O'Toole: I think Amy and I would agree. We always intended to be respectful of the original, and we’re also huge fans of the original.

Snyder Urman: That was something we thought about a lot: how to pay homage to the original, how to respect it and not tamper with what they had and the mythology they created. We were really conscious of that, and we talked about it constantly and talked about the fan base. We just didn't expand it from there, and that, I would say, is on us.

Can we expect any Easter eggs for viewers of the original series in this series?

Rardin: In the pilot we’re using a lot of their mythology — we have the Book of Shadows, Whitelighters, we are using their Big Bad and The Source of All Evil. They have such a vast, intricate, interesting mythology: We’re lucky to have that platform to use a springboard for our stories, and we're very grateful for that.

O'Toole: And there'll be a couple of Easter eggs, too.

Snyder Urman: We really wanted to focus on the core of what that show was, which was a love story between three sisters who are there for each other, who support each other and who look after each other before anything else: That is what the series boiled down to in its essence for us. And then we wanted to open it up so that we gave other women the chance to be heroes in the story, and we wanted to make sure that it was open and inclusive in terms of letting new viewers who didn't grow up with Charmed come in, and meet them, and we wanted it to stand on its own, which is a tricky balance, and it's a constantly evolving discussion.

Charmed joins Sabrina the Teenage Witch and Buffy the Vampire Slayer in being a '90s, female-centered TV show that is getting rebooted.

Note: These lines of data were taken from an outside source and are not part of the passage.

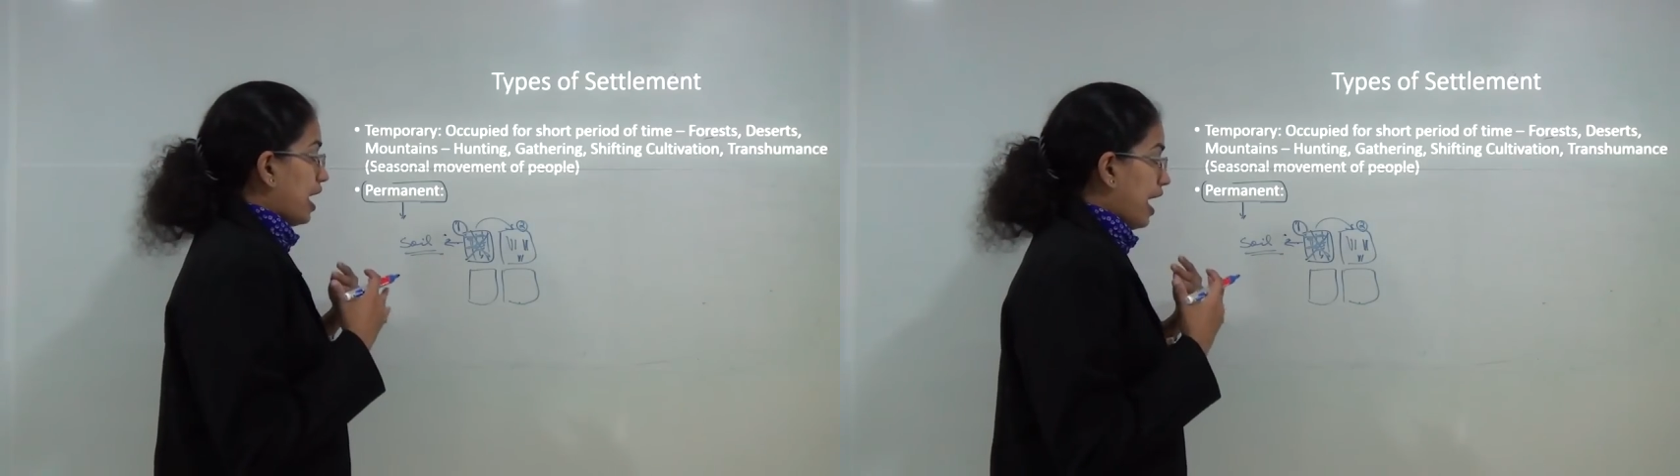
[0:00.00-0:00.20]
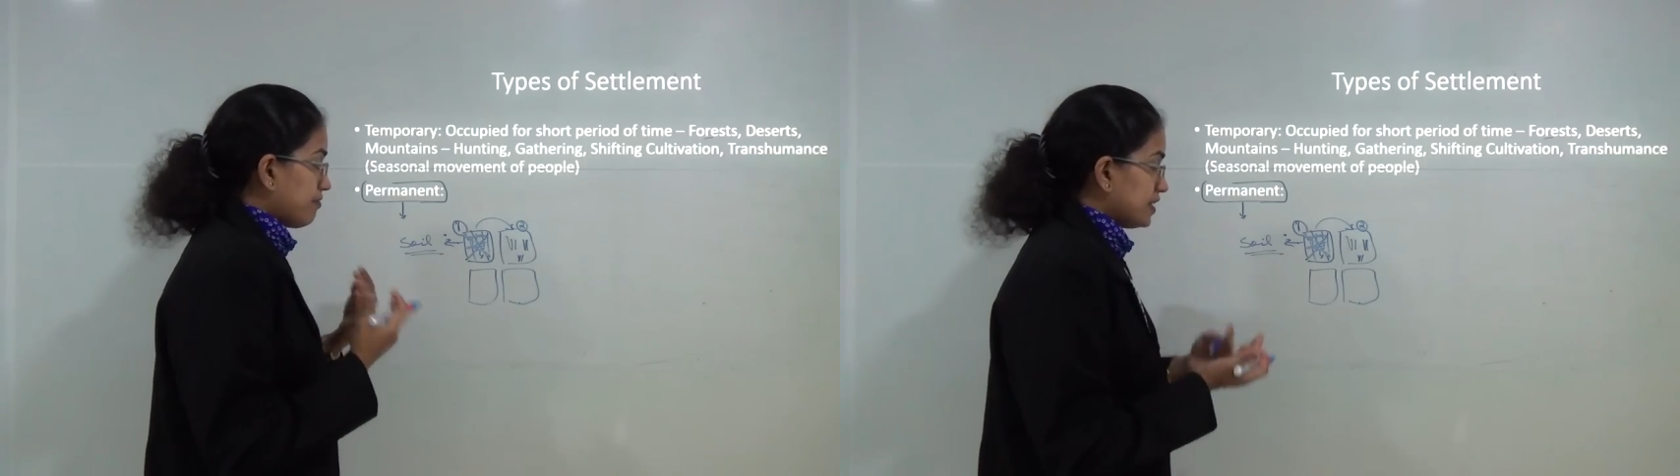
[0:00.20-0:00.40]

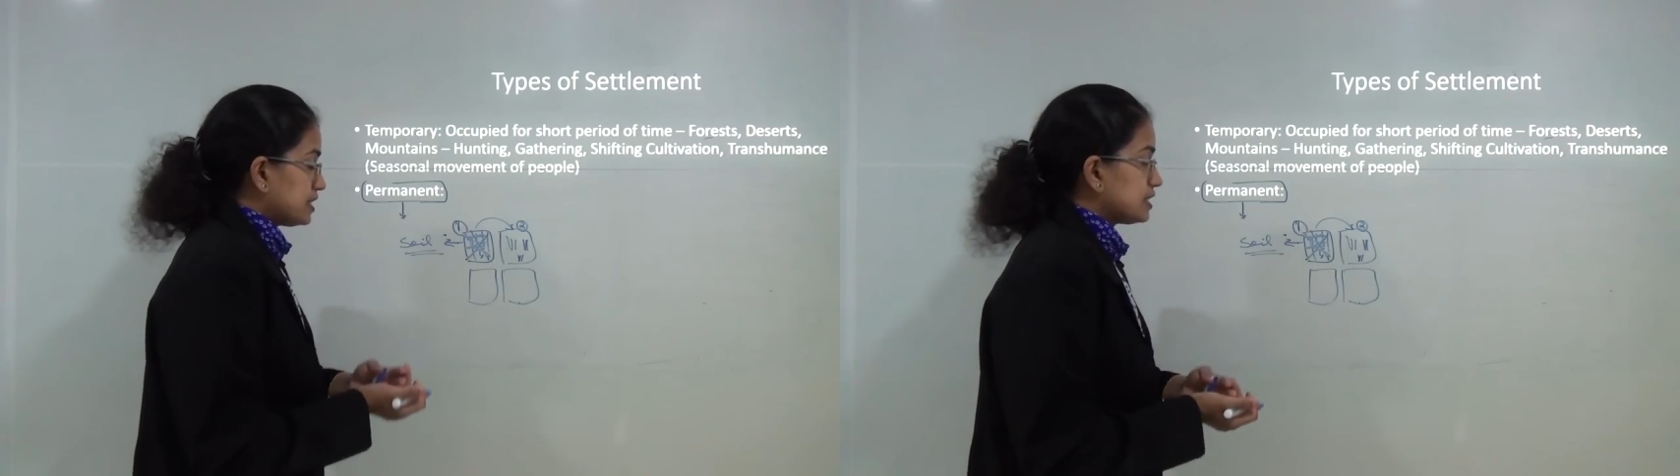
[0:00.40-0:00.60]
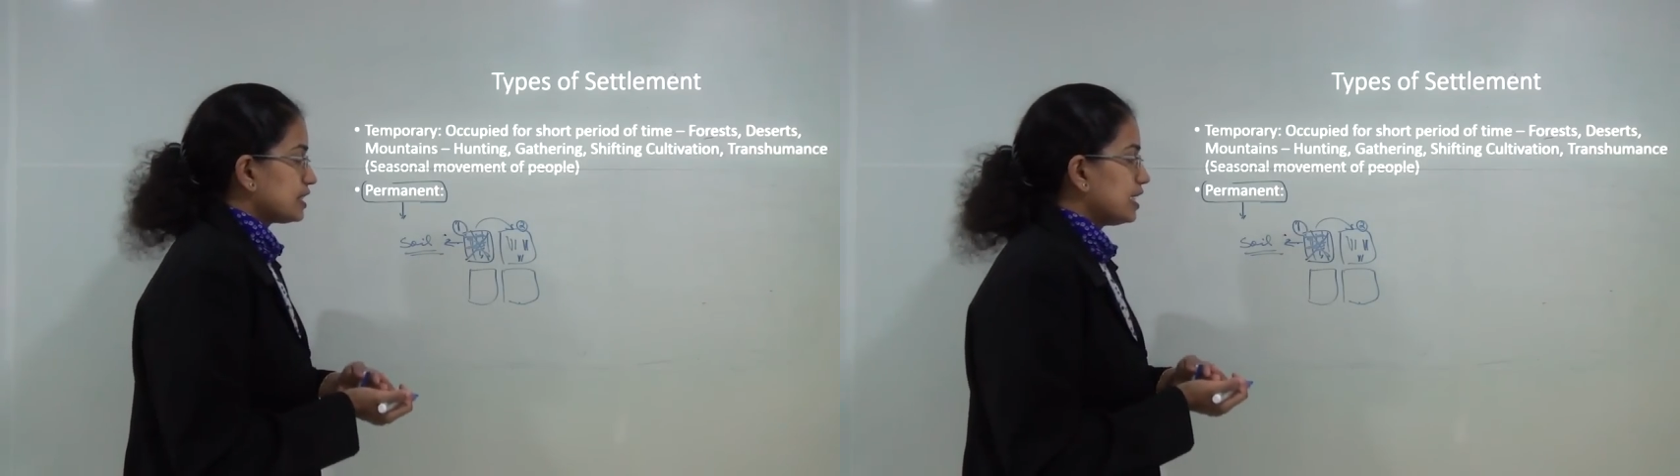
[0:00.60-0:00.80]
have
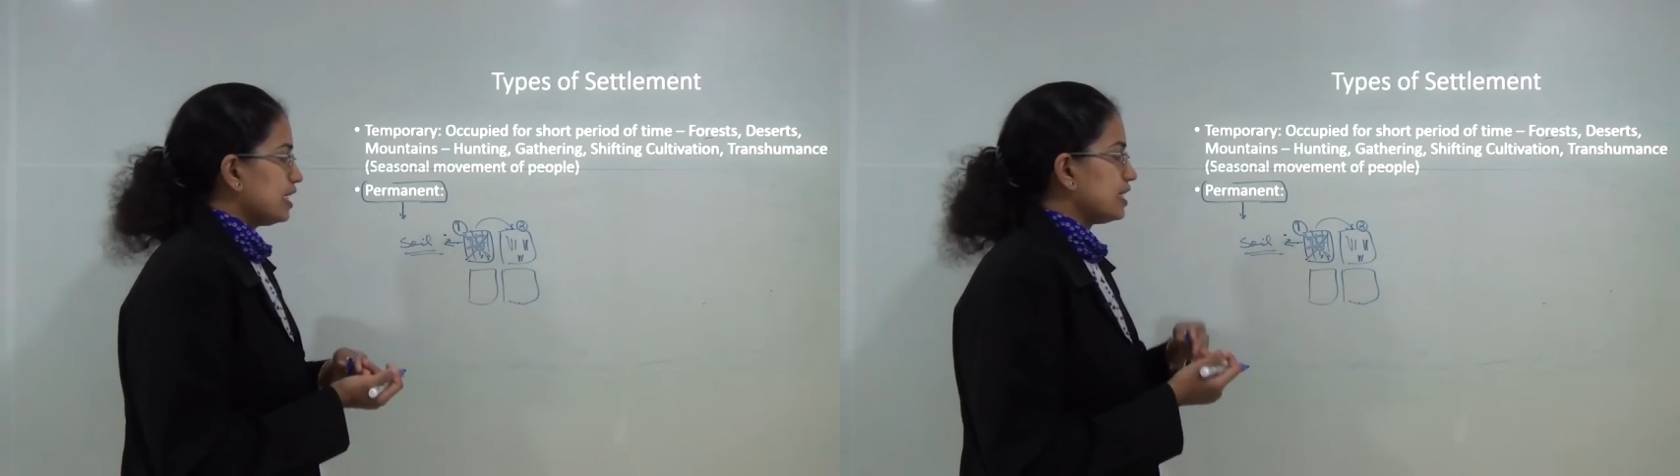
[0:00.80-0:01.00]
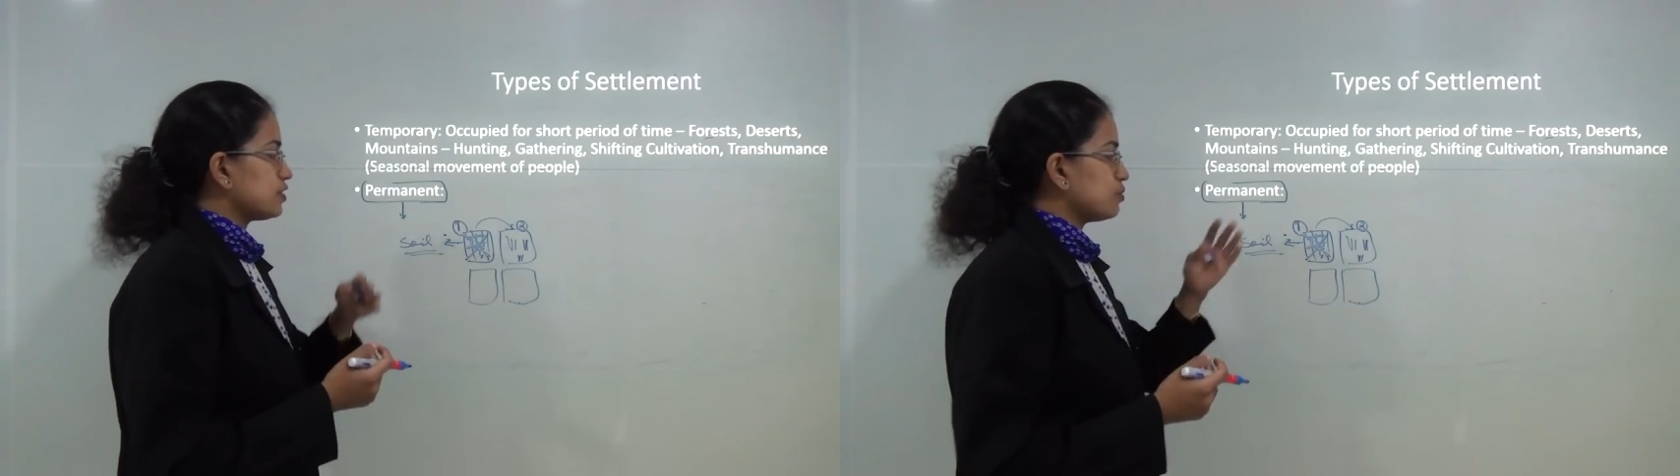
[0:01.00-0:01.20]

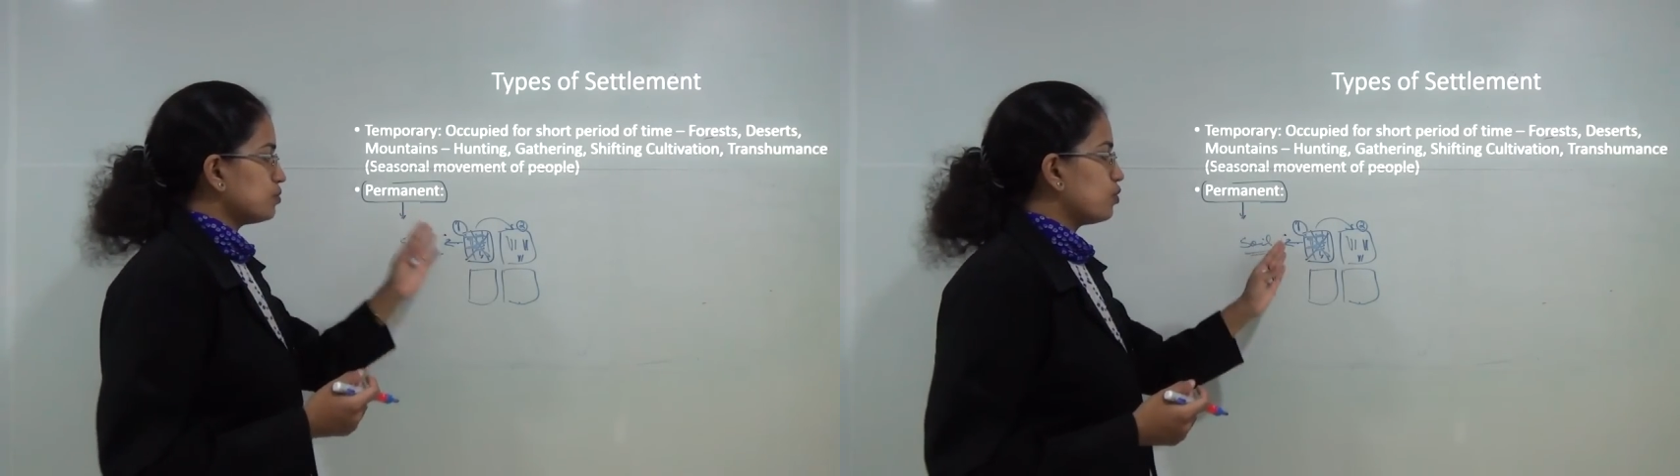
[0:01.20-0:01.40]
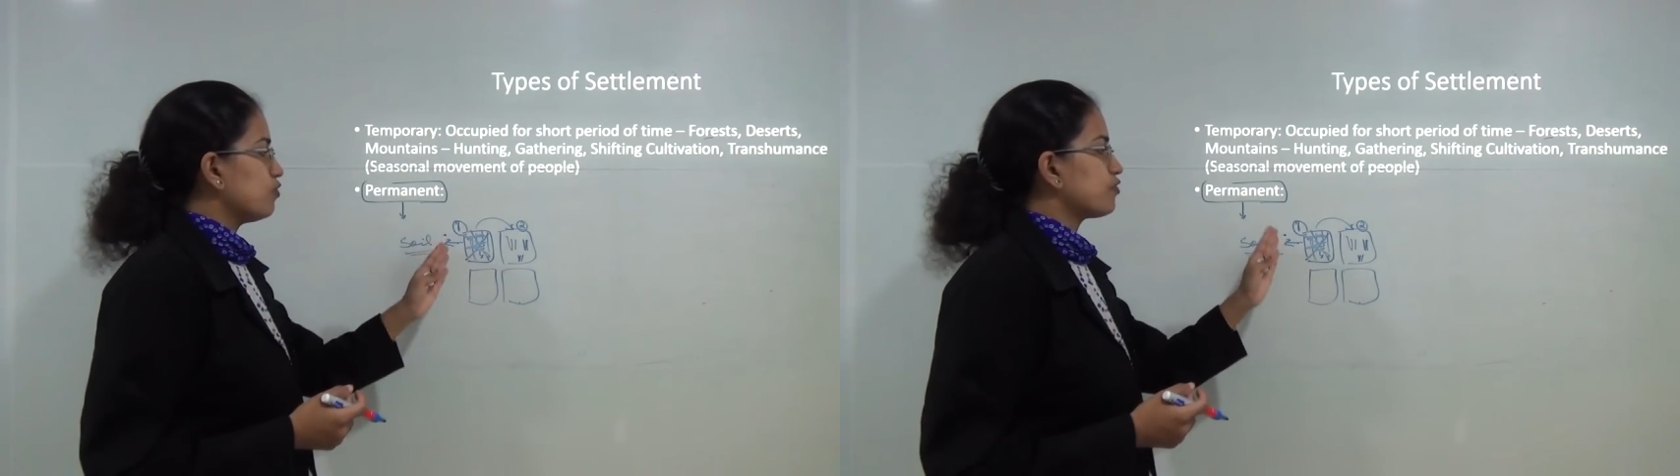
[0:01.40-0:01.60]
necessarily to
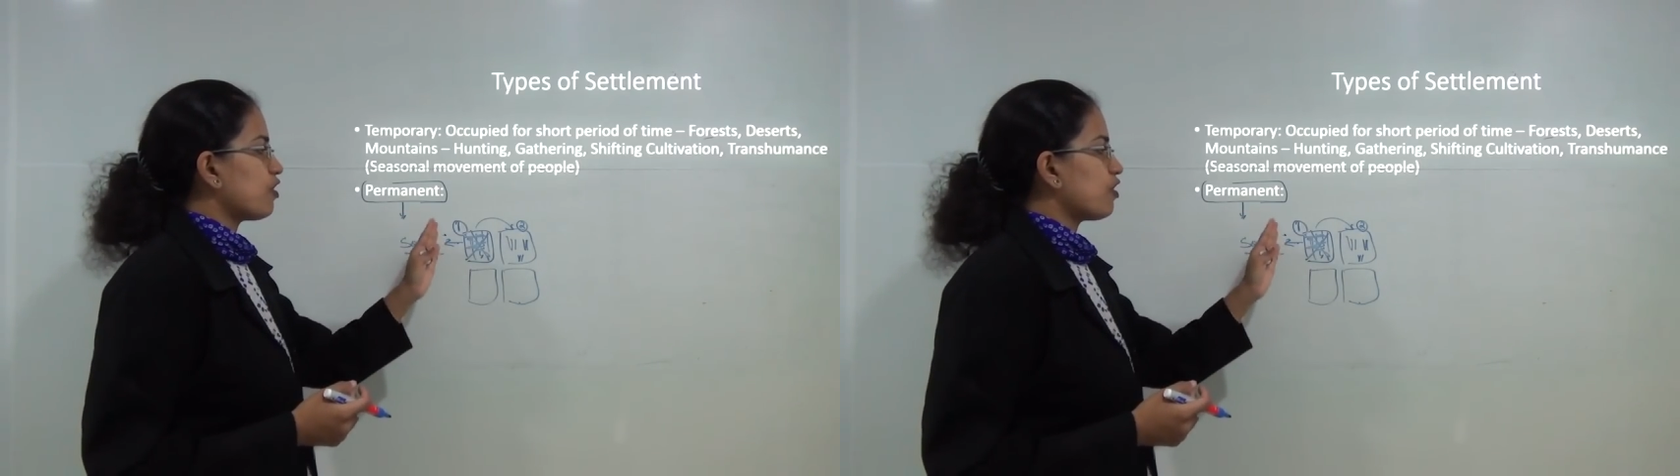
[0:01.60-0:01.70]
move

Why do you think shows about women from the '90s are having a moment right now?

Snyder Urman: Probably because it's shows that we all liked in some formative years.

Rardin: That's a good point, that they were so effective in …

O'Toole: I think in figuring shit out.

Snyder Urman: And they were inspiring to those of us who have grown up watching them, who feel an automatic connection to that. And I think also there's hunger in this world right now for strong women, to see more and more. And then [there's] a little bit of the fantasy of these women having all the power, especially right now. Because we’re just at this horrible moment in our political landscape and in our country's history, everything, it just feels so awful, so there’s a big wish fulfillment element as well. Like, let's change things up.

What is your personal relationship to Charmed?

Snyder Urman: For me, it’s the wish fulfillment of magical powers and being able to change things. Like if I could stop time and think for a second before I say something — a lot of times I wish for that. And the wish fulfillment of the sisterhood: I always had really close girlfriends, and I always wanted sisters but didn't have them, so for me that relationship is everything I love about the show.

O'Toole: I would second that; I think also the idea of being that fearless when confronted with things like the apocalypse on top of an emotional apocalypse [hit me]. The idea of how the sisters can be there for each other to face these things without fear, that’s something we all need right now. And it’s not always easy for me to be like that, so it’s something that I like exploring on the show and thinking about.

Rardin: For me, I think it would be empowerment. I love seeing these three strong women kick ass every week, getting to talk about these women and also getting to work with strong women. It’s so wonderful and very fulfilling in this climate to be supported by Jennie, to get to work with Jessica every day and to have that empowerment in our work life.